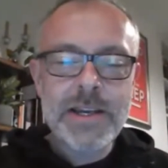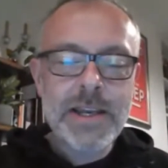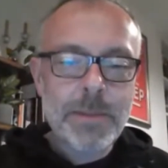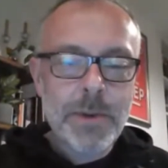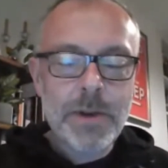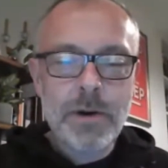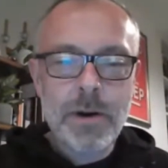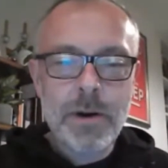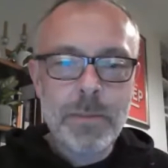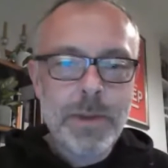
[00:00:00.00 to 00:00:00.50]
It
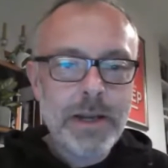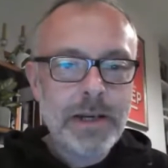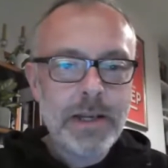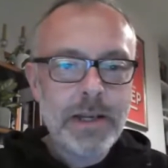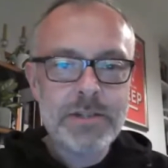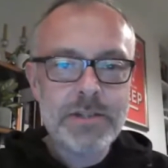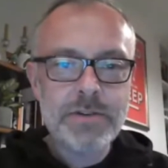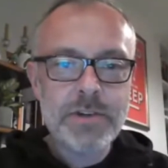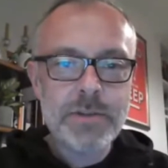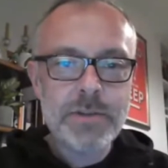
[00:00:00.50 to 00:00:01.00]
came in hardback
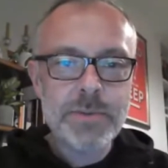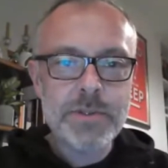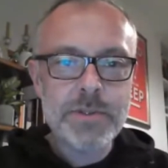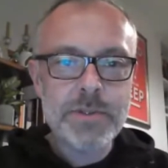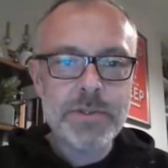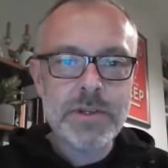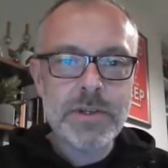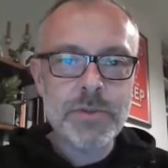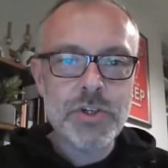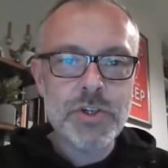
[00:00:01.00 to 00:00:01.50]
last Christmas.
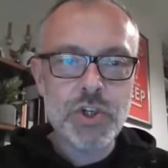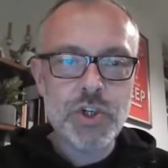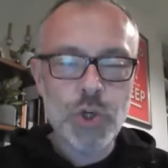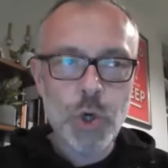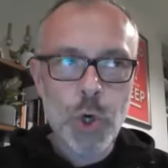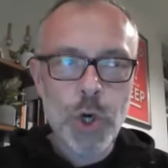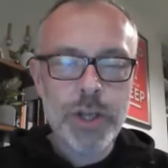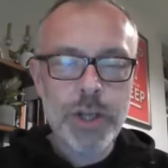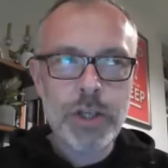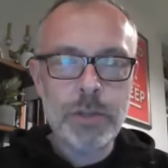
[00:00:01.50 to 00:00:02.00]
I'm
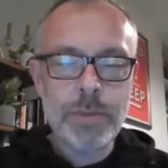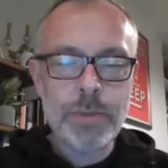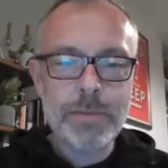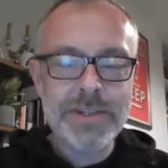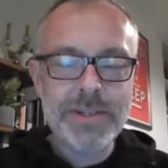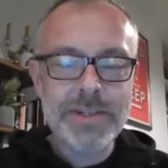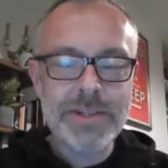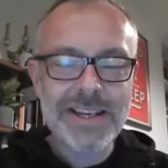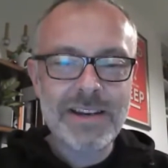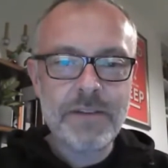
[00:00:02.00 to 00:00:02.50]
sure you'll be able to
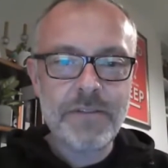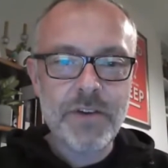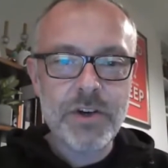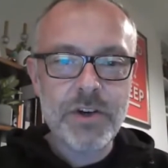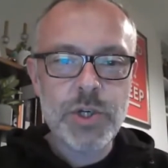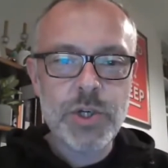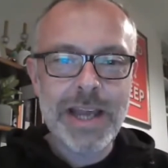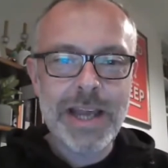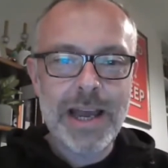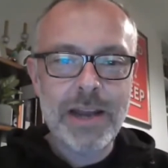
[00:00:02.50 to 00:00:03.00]
get it
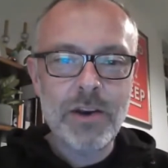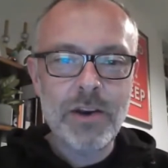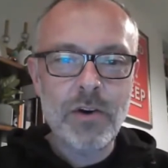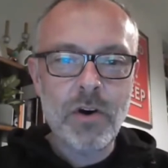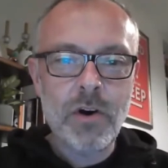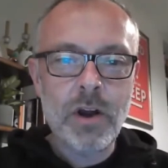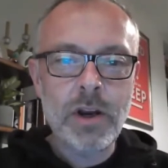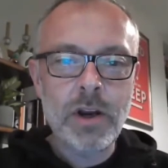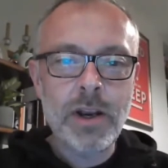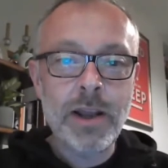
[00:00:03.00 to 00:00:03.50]
virtually and or
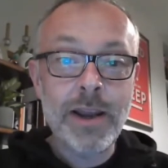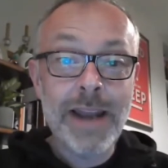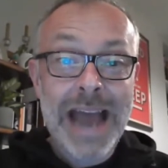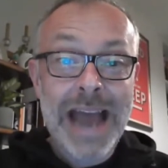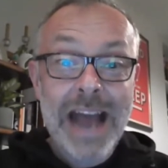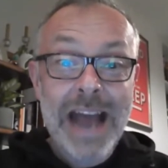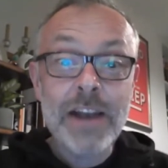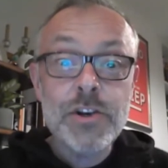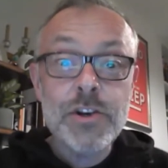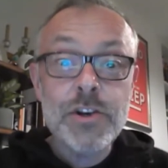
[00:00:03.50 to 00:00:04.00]
online
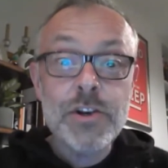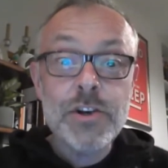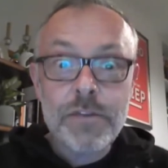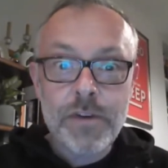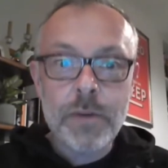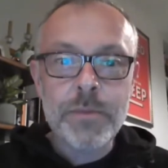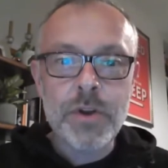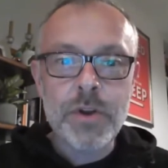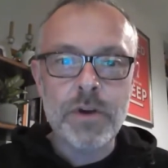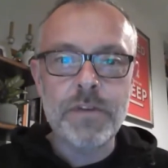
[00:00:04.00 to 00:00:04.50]
and or
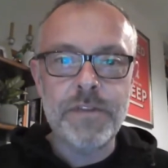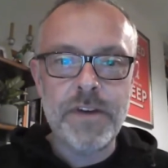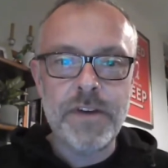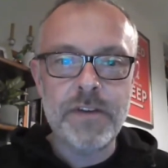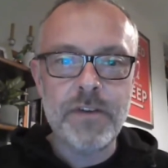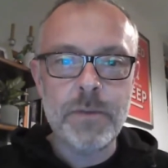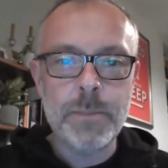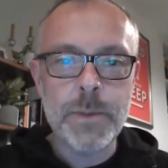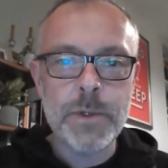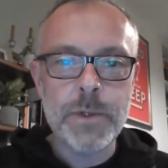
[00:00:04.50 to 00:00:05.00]
from your
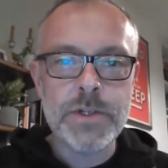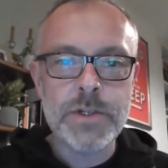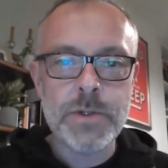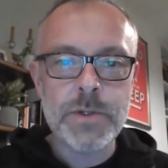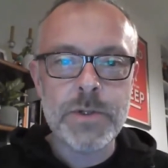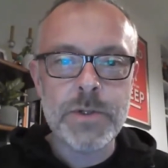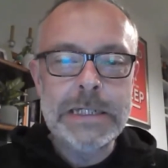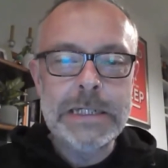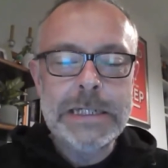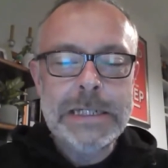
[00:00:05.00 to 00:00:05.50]
favorite
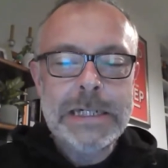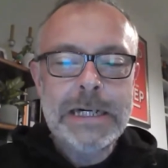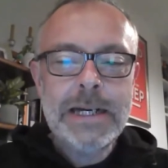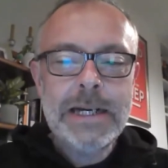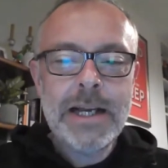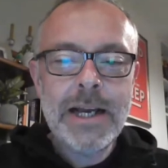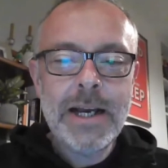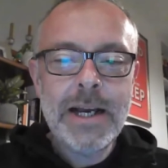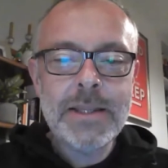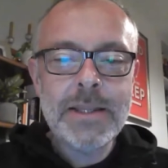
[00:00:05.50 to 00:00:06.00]
bookstore
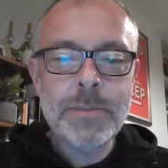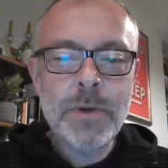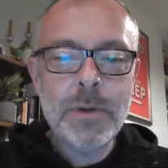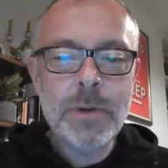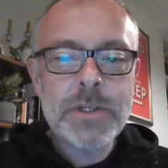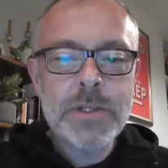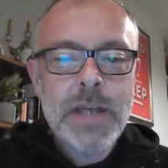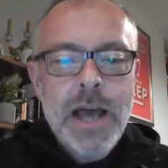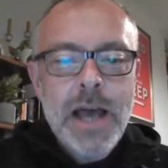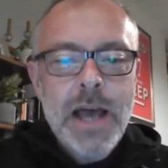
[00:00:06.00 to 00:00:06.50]
at the moment.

WORK INSTRUCTION:
Your copy should match the listing exactly, apart from the pictures it leaves out.

EXPECTED ANSWER:
[00:00:00.00 to 00:00:00.50]
It
[00:00:00.50 to 00:00:01.00]
came in hardback
[00:00:01.00 to 00:00:01.50]
last Christmas.
[00:00:01.50 to 00:00:02.00]
I'm
[00:00:02.00 to 00:00:02.50]
sure you'll be able to
[00:00:02.50 to 00:00:03.00]
get it
[00:00:03.00 to 00:00:03.50]
virtually and or
[00:00:03.50 to 00:00:04.00]
online
[00:00:04.00 to 00:00:04.50]
and or
[00:00:04.50 to 00:00:05.00]
from your
[00:00:05.00 to 00:00:05.50]
favorite
[00:00:05.50 to 00:00:06.00]
bookstore
[00:00:06.00 to 00:00:06.50]
at the moment.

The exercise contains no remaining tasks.